= Source records =
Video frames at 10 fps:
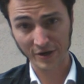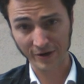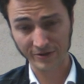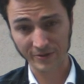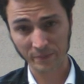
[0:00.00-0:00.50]

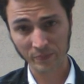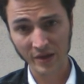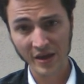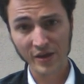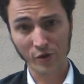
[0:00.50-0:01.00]
years.
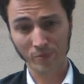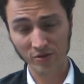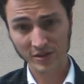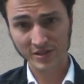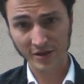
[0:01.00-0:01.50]
Your
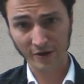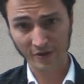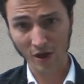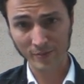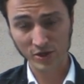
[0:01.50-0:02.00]
police there in
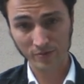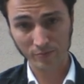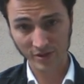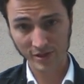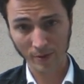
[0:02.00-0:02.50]
Long Beach
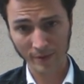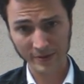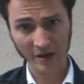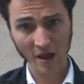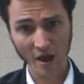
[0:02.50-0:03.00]
Police
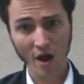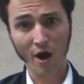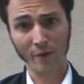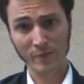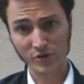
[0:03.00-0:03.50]
Department
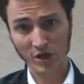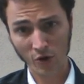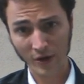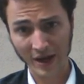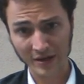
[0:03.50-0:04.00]
are a bunch of
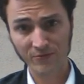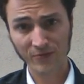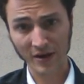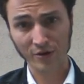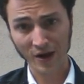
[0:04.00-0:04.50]
coke addict
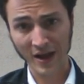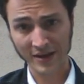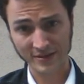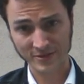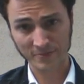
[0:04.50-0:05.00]
fucking
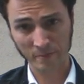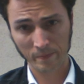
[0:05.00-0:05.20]
crackheads.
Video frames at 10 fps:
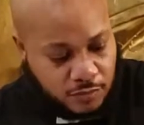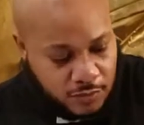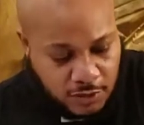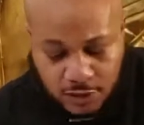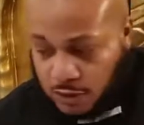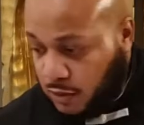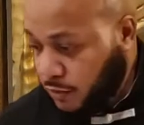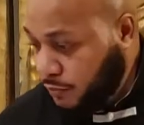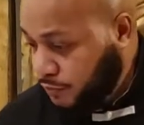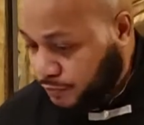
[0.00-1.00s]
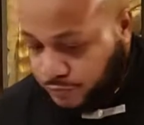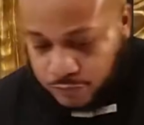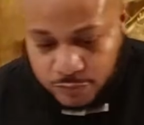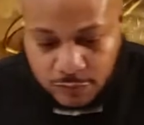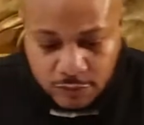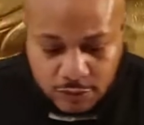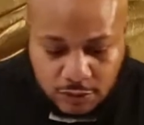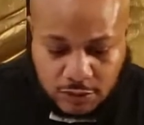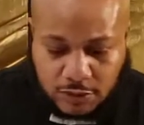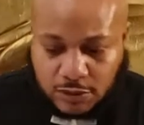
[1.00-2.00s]
put it here.
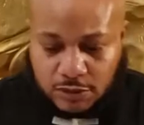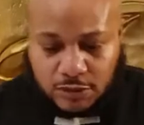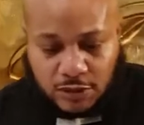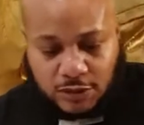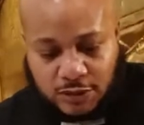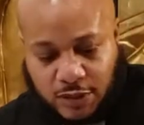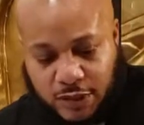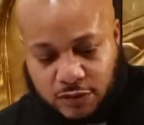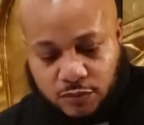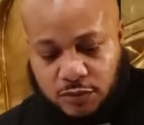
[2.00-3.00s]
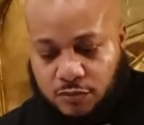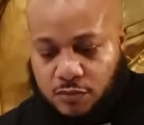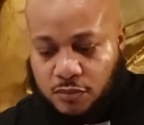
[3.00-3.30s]
Let's get this next one.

= Task to complete =
Pick up at the line that holds "[0:01.50-0:02.00]" and restate each line, word for word, through the last line of the entries. Include both end lines but none of the pictures.

= Response for this exercise =
[0:01.50-0:02.00]
police there in
[0:02.00-0:02.50]
Long Beach
[0:02.50-0:03.00]
Police
[0:03.00-0:03.50]
Department
[0:03.50-0:04.00]
are a bunch of
[0:04.00-0:04.50]
coke addict
[0:04.50-0:05.00]
fucking
[0:05.00-0:05.20]
crackheads.
Video frames at 10 fps:
[0.00-1.00s]
[1.00-2.00s]
put it here.
[2.00-3.00s]
[3.00-3.30s]
Let's get this next one.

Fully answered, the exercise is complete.